FLORENCE — Pinal County should receive nearly $45 million in approximately two months, its first payment in the recent COVID-19 stimulus package known as the American Rescue Plan Act of 2021.
The U.S. Treasury Department should be providing guidance on how the money can be spent shortly before it arrives, Vanessa Fielder with the County Supervisors Association told the Pinal County Board of Supervisors Wednesday.
The biggest portion of the nearly $1.9 trillion bill is stimulus payments to individuals totaling $410 billion, followed by $362 billion in state and local government aid. The state’s Joint Legislative Budget Committee estimates Arizona will receive almost $25 billion over the next several years, Fielder said.

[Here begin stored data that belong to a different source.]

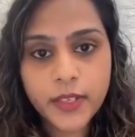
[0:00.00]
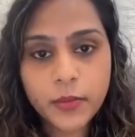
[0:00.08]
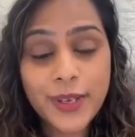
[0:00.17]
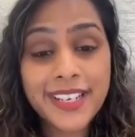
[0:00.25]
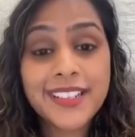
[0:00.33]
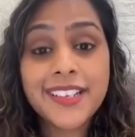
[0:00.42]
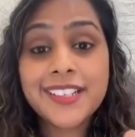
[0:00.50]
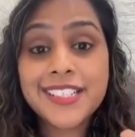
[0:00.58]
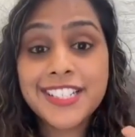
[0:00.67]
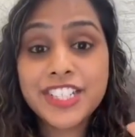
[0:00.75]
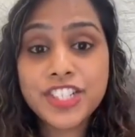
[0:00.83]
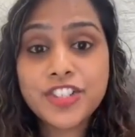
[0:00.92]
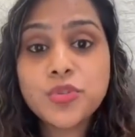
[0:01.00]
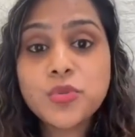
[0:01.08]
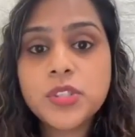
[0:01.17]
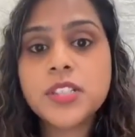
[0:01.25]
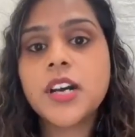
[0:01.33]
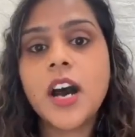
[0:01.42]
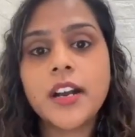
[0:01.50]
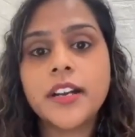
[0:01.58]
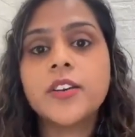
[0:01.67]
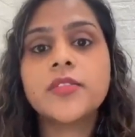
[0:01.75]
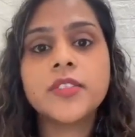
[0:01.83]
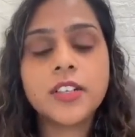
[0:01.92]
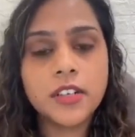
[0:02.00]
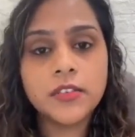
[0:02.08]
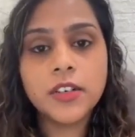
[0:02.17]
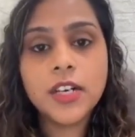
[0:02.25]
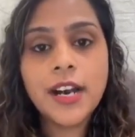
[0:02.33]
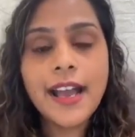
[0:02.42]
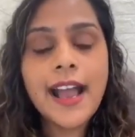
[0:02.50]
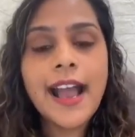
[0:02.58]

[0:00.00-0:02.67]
wherein there is tissue scarring of the liver,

Board Chairman Steve Miller, R-Casa Grande, asked about reports that local governments can’t use the funding to decrease taxes. The board will soon be discussing a new fiscal year budget that may include a property tax rate decrease for a fourth straight year.

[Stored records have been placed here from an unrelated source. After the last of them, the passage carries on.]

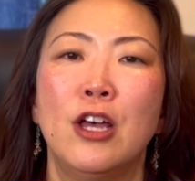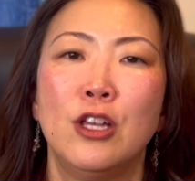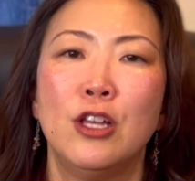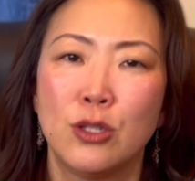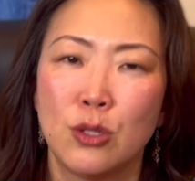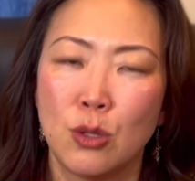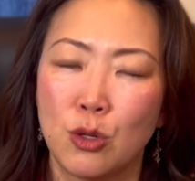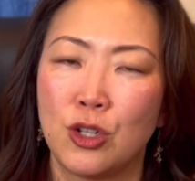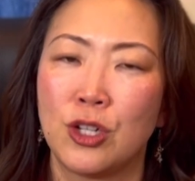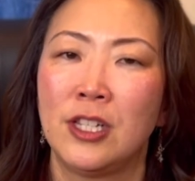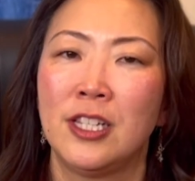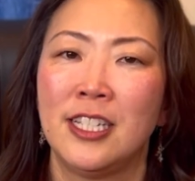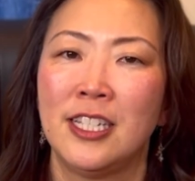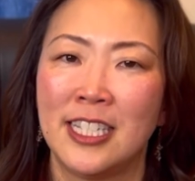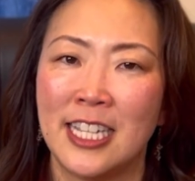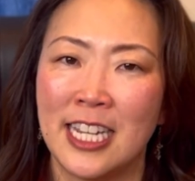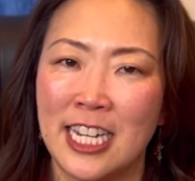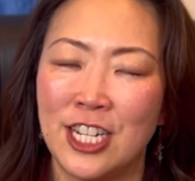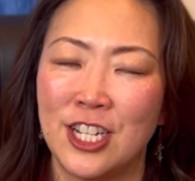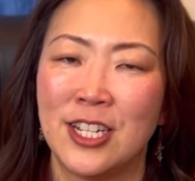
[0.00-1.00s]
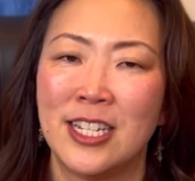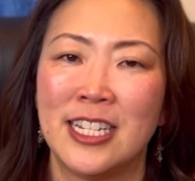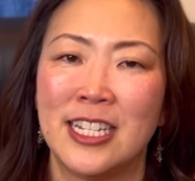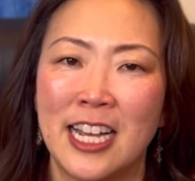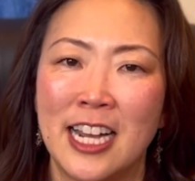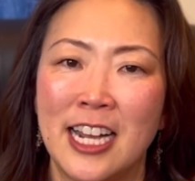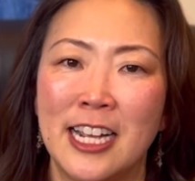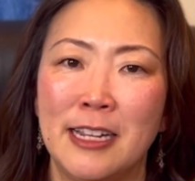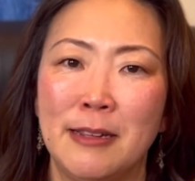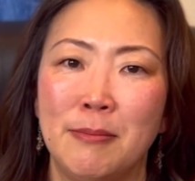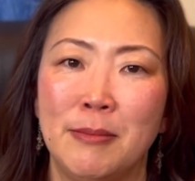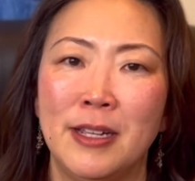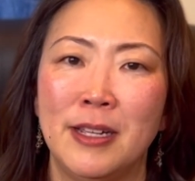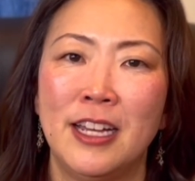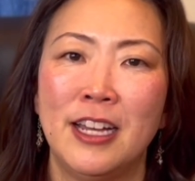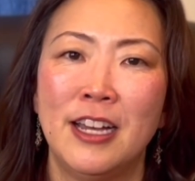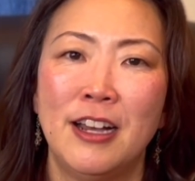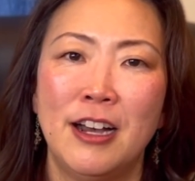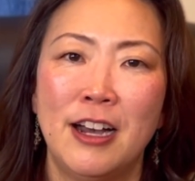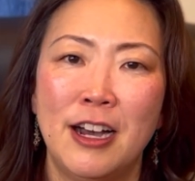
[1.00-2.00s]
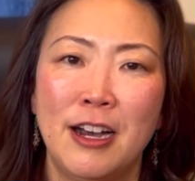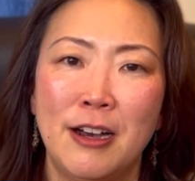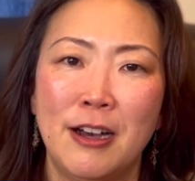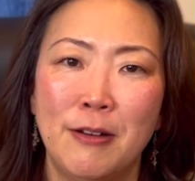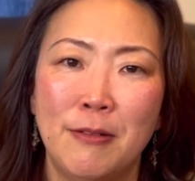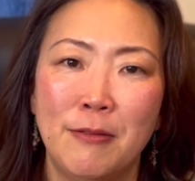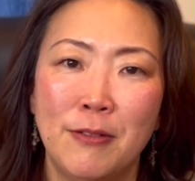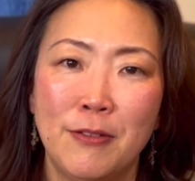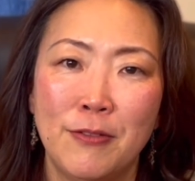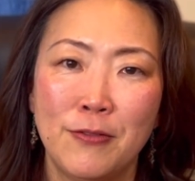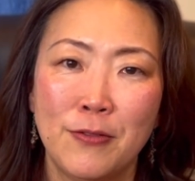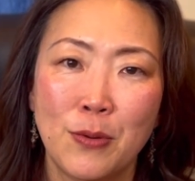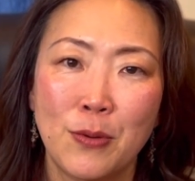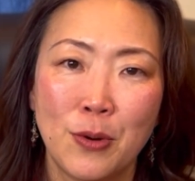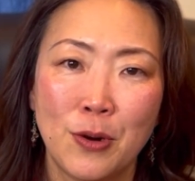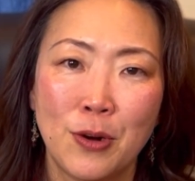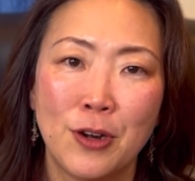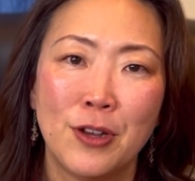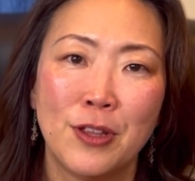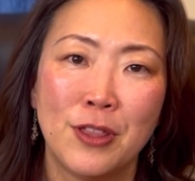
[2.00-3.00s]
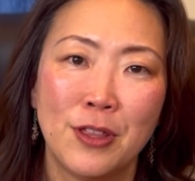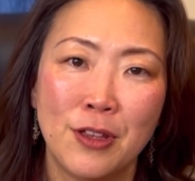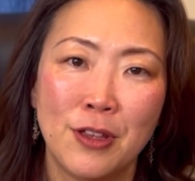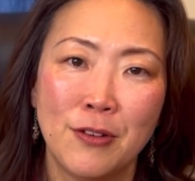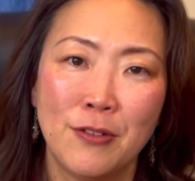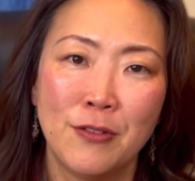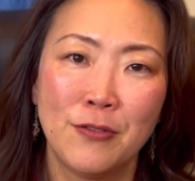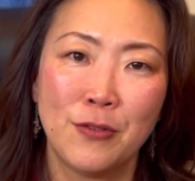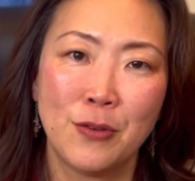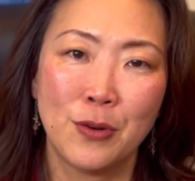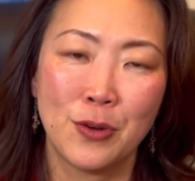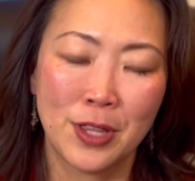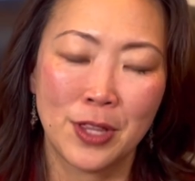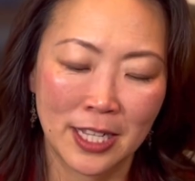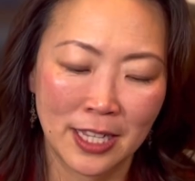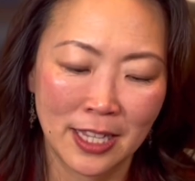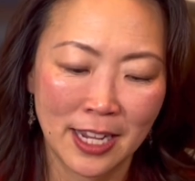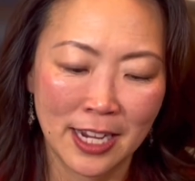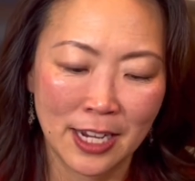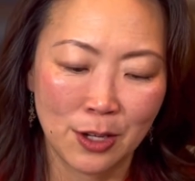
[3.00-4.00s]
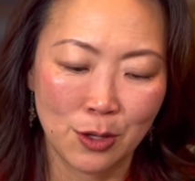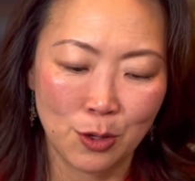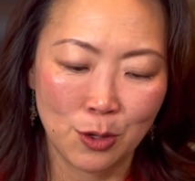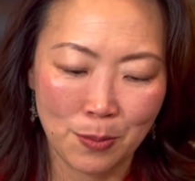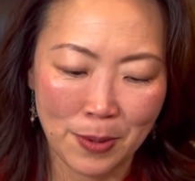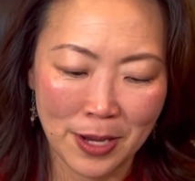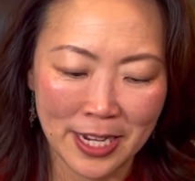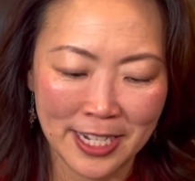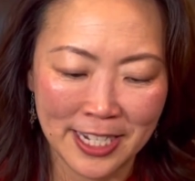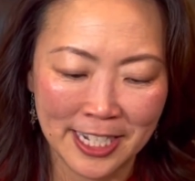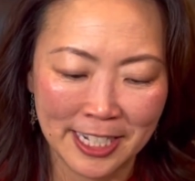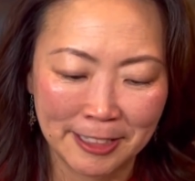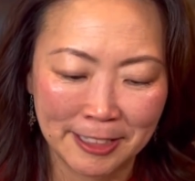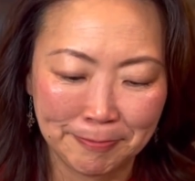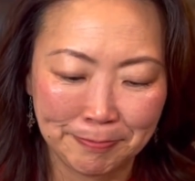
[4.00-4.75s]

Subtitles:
socialization time for the client or patient.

Fielder said this prohibition appears to primarily apply to states. “That provision does not exist in the county portion of the bill, or the city and town portion.” But if the county were to cut taxes and attempt to use the funds for general government, the county would need to show it’s covering a revenue loss resulting from the pandemic.

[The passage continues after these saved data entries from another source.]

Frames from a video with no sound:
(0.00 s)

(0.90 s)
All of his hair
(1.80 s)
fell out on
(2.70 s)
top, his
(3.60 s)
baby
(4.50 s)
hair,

Supervisor Kevin Cavanaugh, R-Coolidge, asked how the country is paying for the American Rescue Plan — printing money, borrowing or raising taxes? Fielder replied the bill didn’t include specific provisions to offset the spending. “The $1.9 trillion is the impact on the debt over 10 years,” she said.
Arizona schools will also receive a big share, with $2.6 billion estimated for district and charter schools to help with learning loss, summer school and other needs. There’s more than $680 million for Arizona community colleges and universities, including emergency financial aid grants for students. The new law also provides funding for health, business aid, human services, housing and transportation, Fielder said.
There should be about $1.4 billion for Arizona’s counties, which should receive their first payments in May. Pinal County’s first payment is expected to be nearly $45 million, followed by a second payment a year from now, for a total of $89,755,077, Fielder said.
“The funds will have record-keeping requirements, reporting and audit requirements which will all be created by the (U.S.) Treasury Department.” The Treasury Department will provide regulations and guidance on how the funds are to be used. “We do expect that guidance to come out sometime prior to the first round of funds being released in May.”
In other business Wednesday, Pinal County Manager Leo Lew reported that on Friday, the county opened up COVID-19 vaccines to residents as young as age 18. Pinal County is also working with its partners and Pinal-Gila Council for Senior Citizens to reach seniors who may need help getting the vaccine. The county now has 52 active community partners, including 20 retail pharmacies, qualified to administer vaccines, Lew said.
“We are still receiving large amounts of Moderna and smaller amounts of Janssen, which is the Johnson & Johnson one-shot vaccine.” As of March 23, 125,496 people had been vaccinated in Pinal, including 81,000 who’ve had their first dose.
The board also thanked several employees marking years of service anniversaries with Pinal County: Gilbert Tarango, highway maintenance foreman, 30 years; Tyrone S. Montgomery, deputy sheriff, 25 years; and Stephen F. McCarville, Superior Court presiding judge, Janell L. Gillette, Juvenile Court Services financial tech, and Stephanie R. Swafford, detention lieutenant, 20 years.